Output the exact lines that start at the one containing "[00:00:06.00 to 00:00:07.00]" and continue to the last line of the entries below; do not output pictures.
Start of INFORMATION
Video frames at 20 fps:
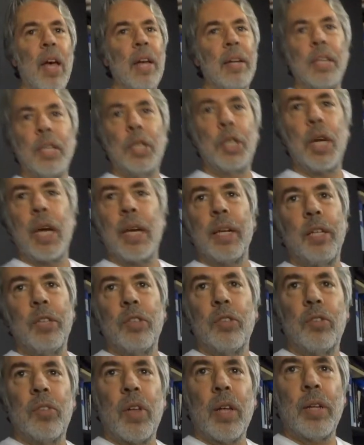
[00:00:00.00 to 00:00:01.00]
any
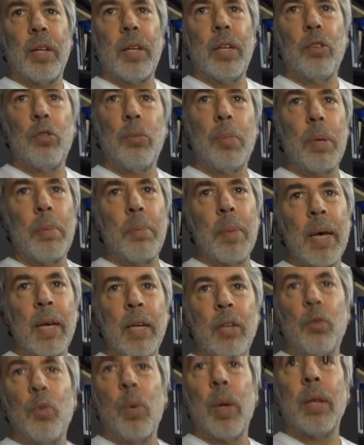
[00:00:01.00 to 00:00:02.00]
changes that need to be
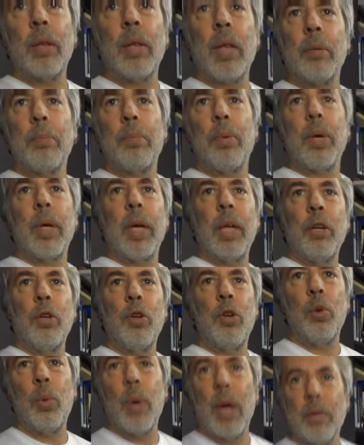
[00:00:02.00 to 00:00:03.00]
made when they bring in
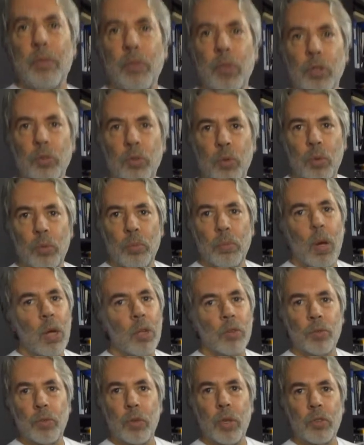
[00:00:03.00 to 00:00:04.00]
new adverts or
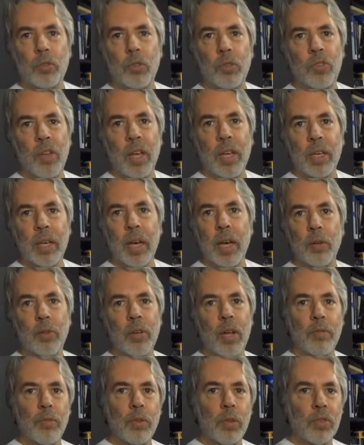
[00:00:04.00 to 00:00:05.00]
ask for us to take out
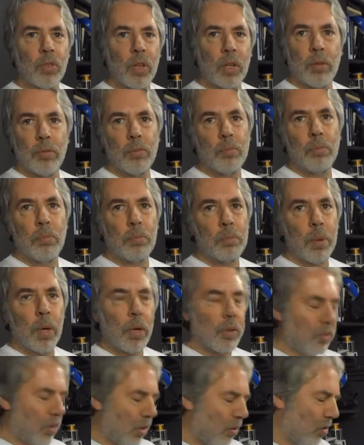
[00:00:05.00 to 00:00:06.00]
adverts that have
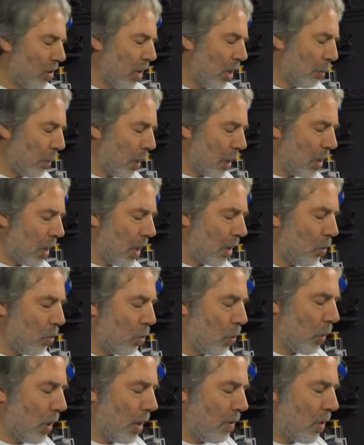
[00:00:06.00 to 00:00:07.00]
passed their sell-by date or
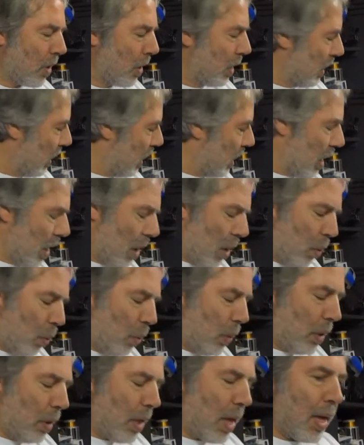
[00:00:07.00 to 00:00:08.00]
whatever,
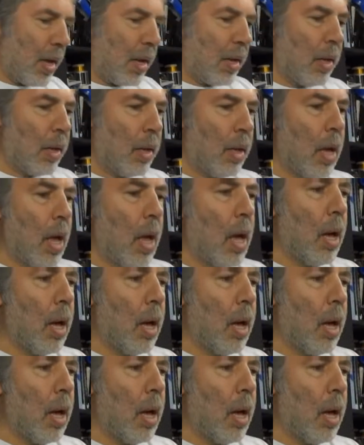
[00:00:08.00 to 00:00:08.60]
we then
End of INFORMATION
ANSWER TO THIS PROBLEM:
[00:00:06.00 to 00:00:07.00]
passed their sell-by date or
[00:00:07.00 to 00:00:08.00]
whatever,
[00:00:08.00 to 00:00:08.60]
we then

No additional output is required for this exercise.